PROVIDED ENTRIES
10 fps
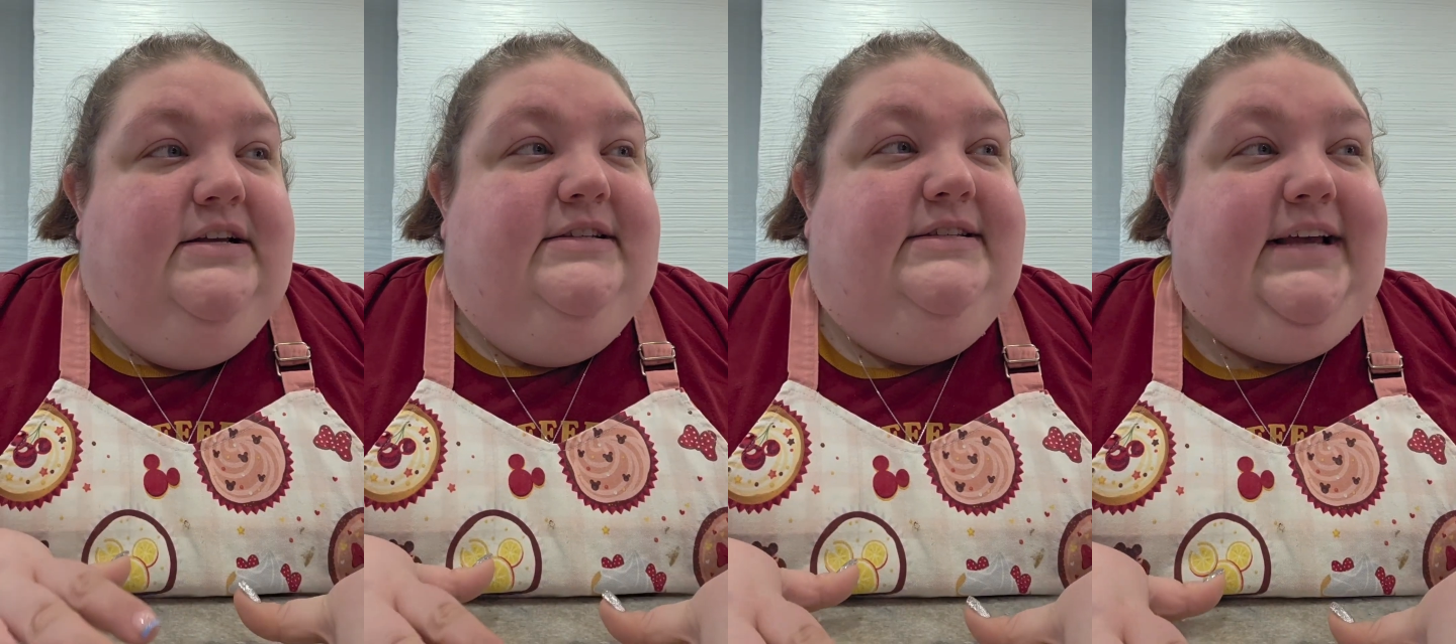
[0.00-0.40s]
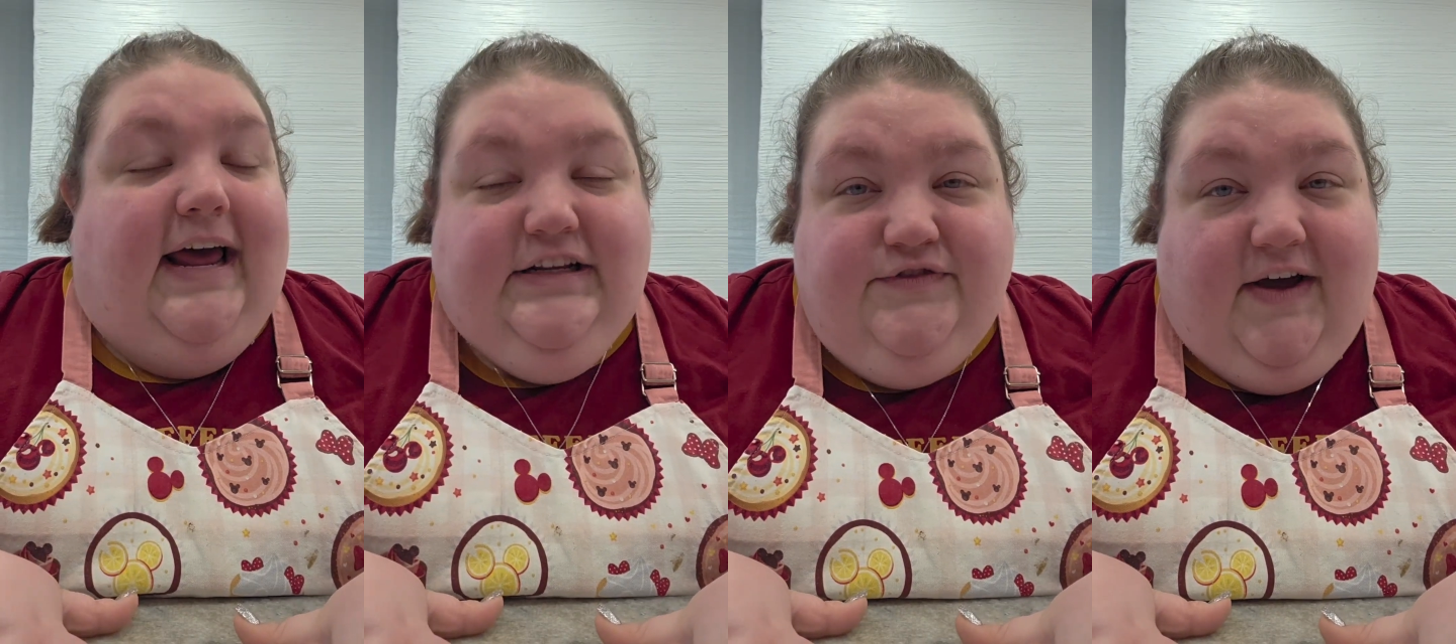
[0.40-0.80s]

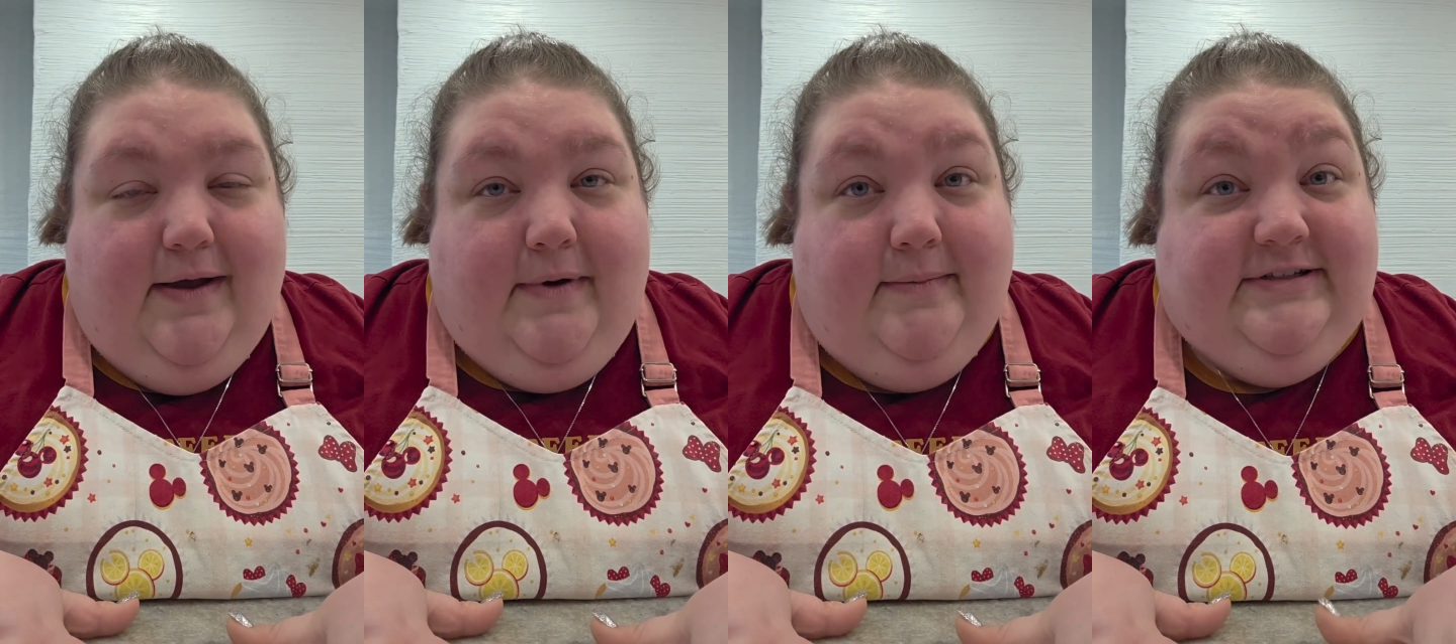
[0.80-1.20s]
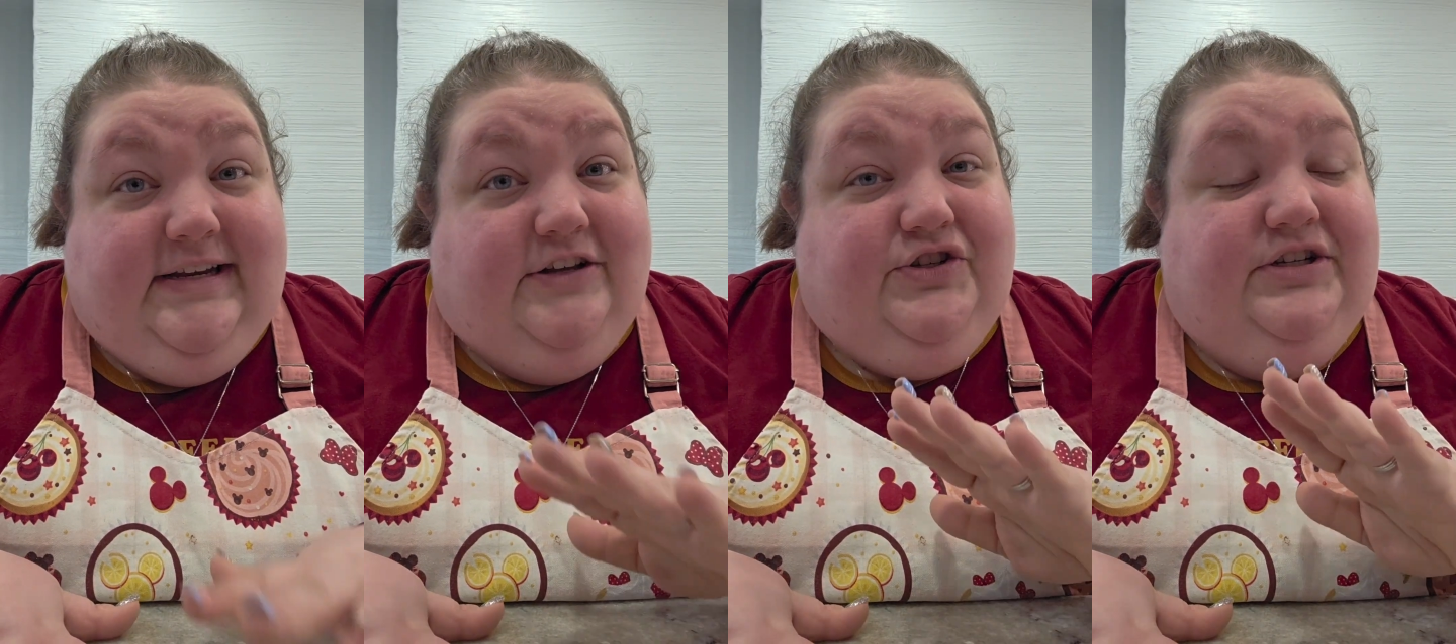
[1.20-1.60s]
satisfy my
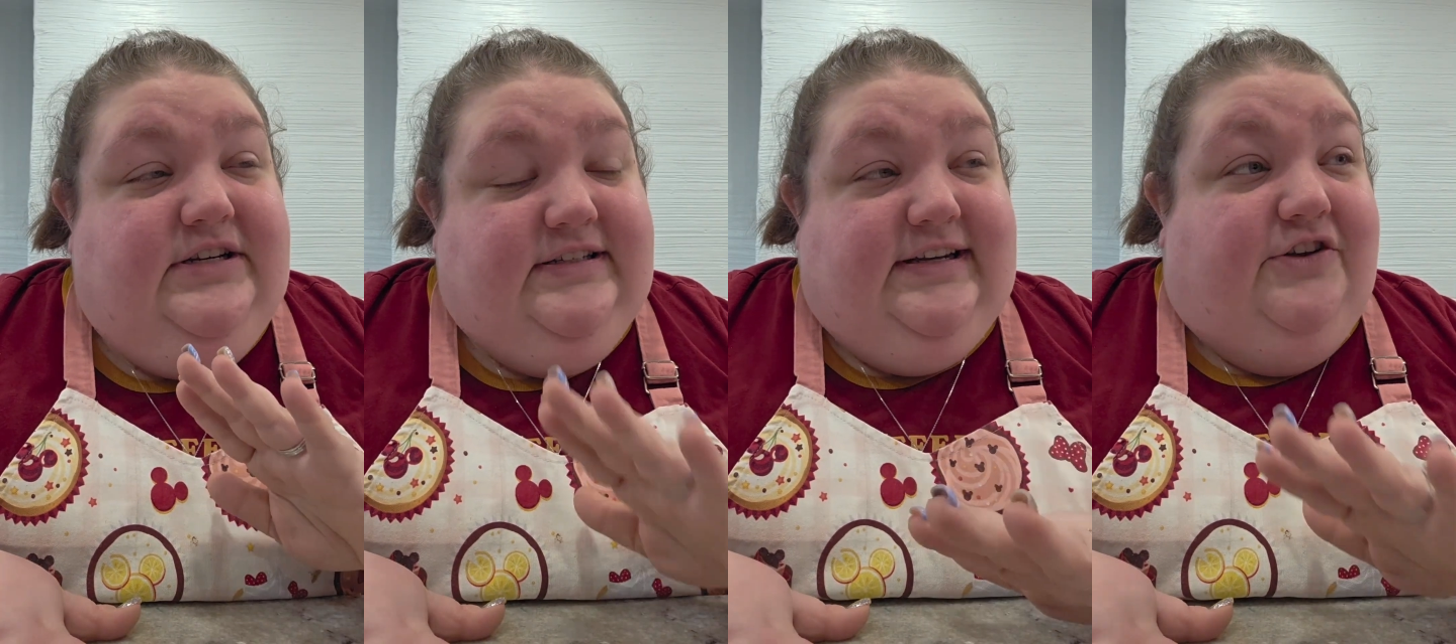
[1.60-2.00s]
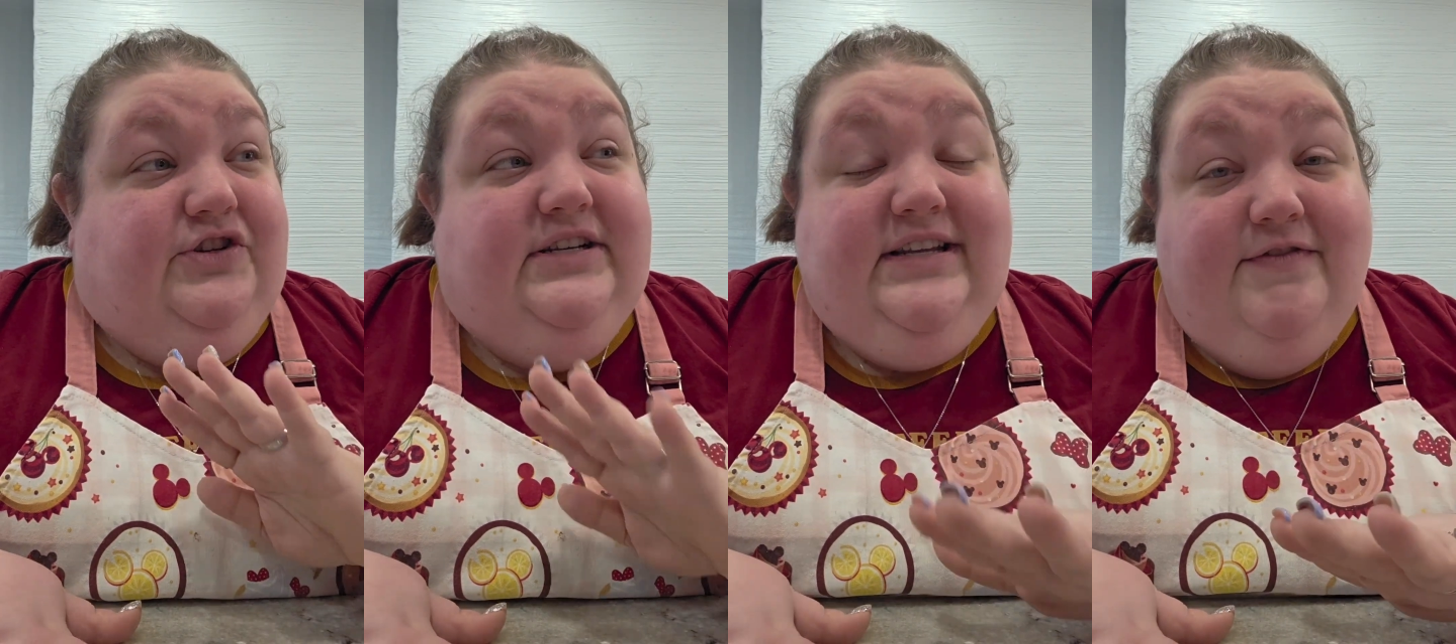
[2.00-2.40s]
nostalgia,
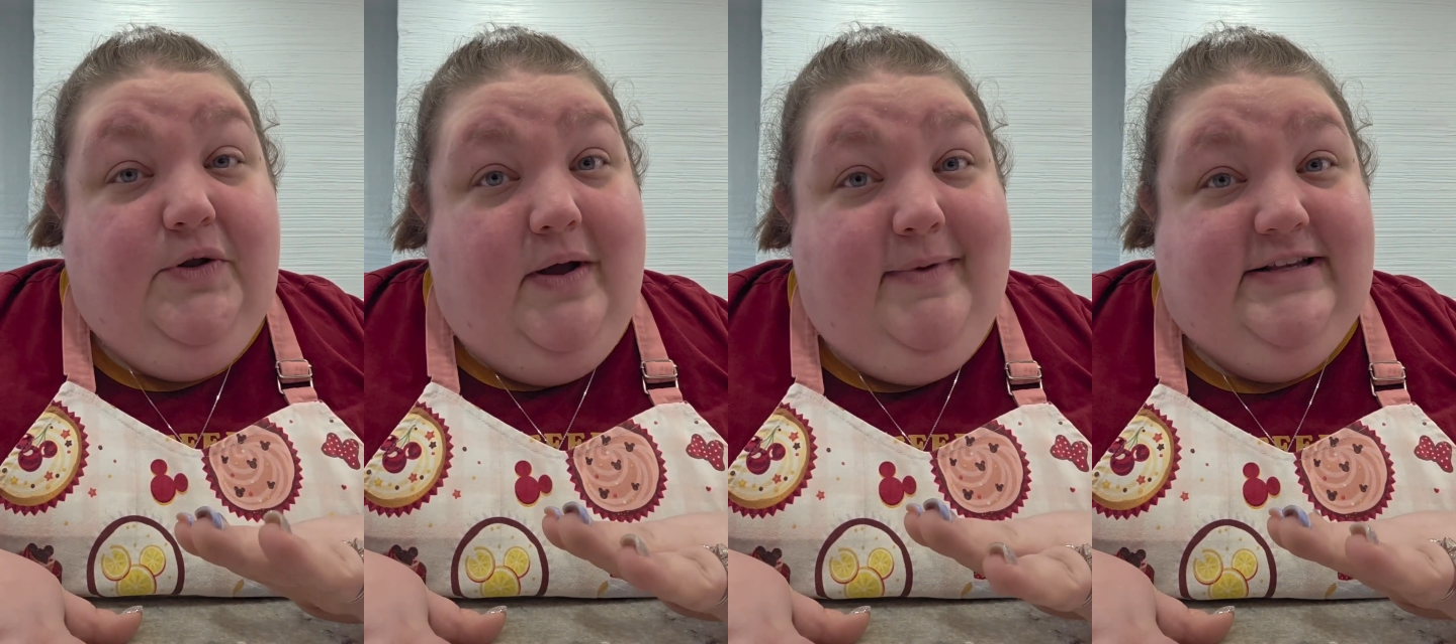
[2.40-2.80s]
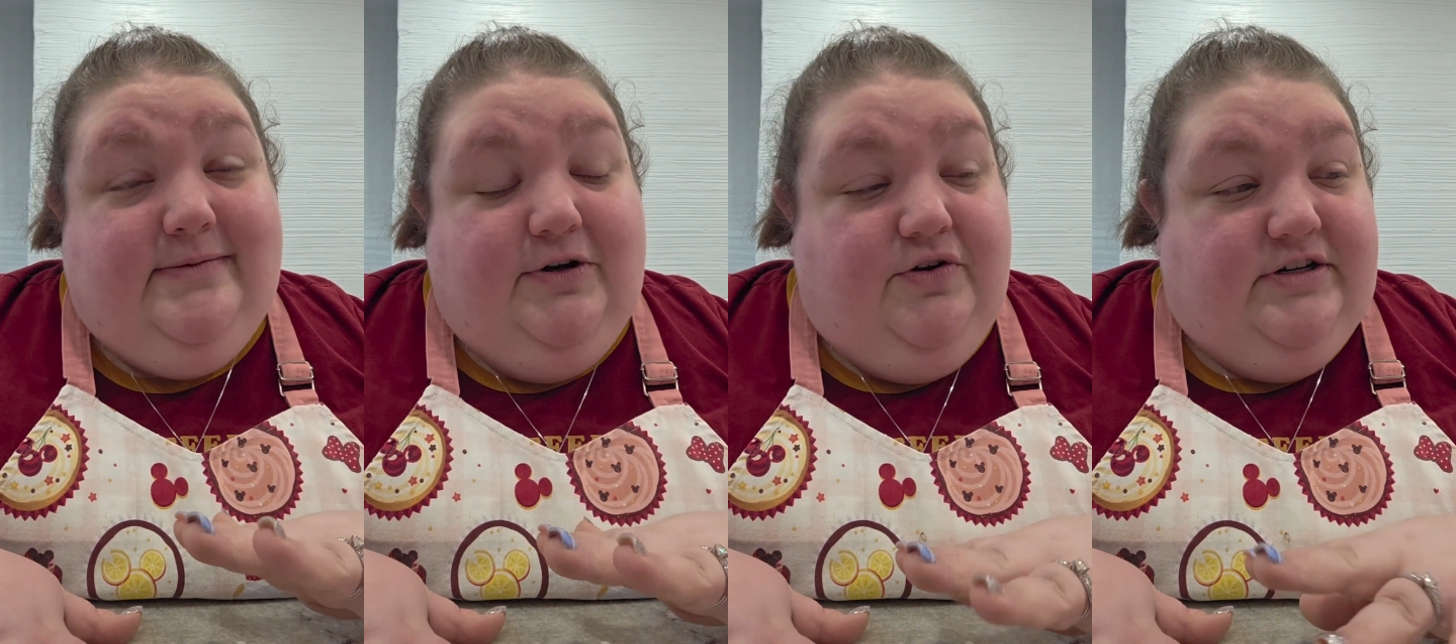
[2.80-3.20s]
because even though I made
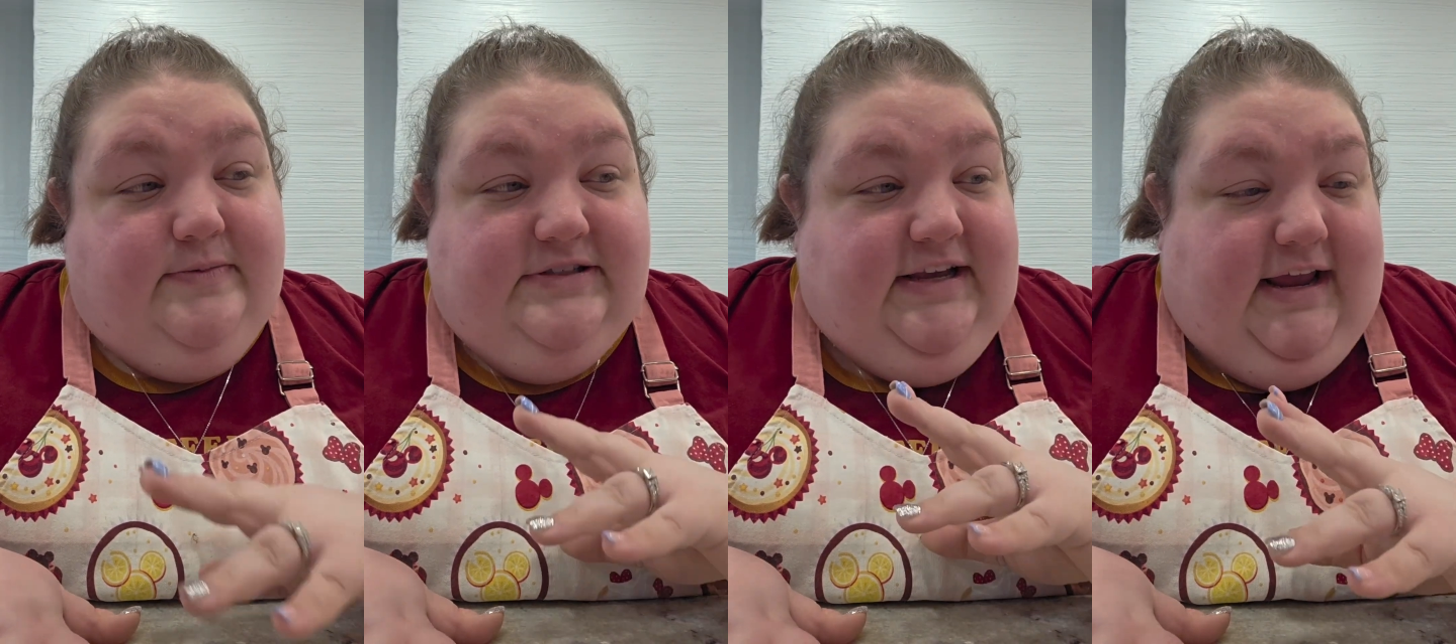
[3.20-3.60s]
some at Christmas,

ABOUT THIS TASK
Print verbatim every line above, apart from the pictures.

TASK OUTPUT
10 fps
[0.00-0.40s]
[0.40-0.80s]

[0.80-1.20s]
[1.20-1.60s]
satisfy my
[1.60-2.00s]
[2.00-2.40s]
nostalgia,
[2.40-2.80s]
[2.80-3.20s]
because even though I made
[3.20-3.60s]
some at Christmas,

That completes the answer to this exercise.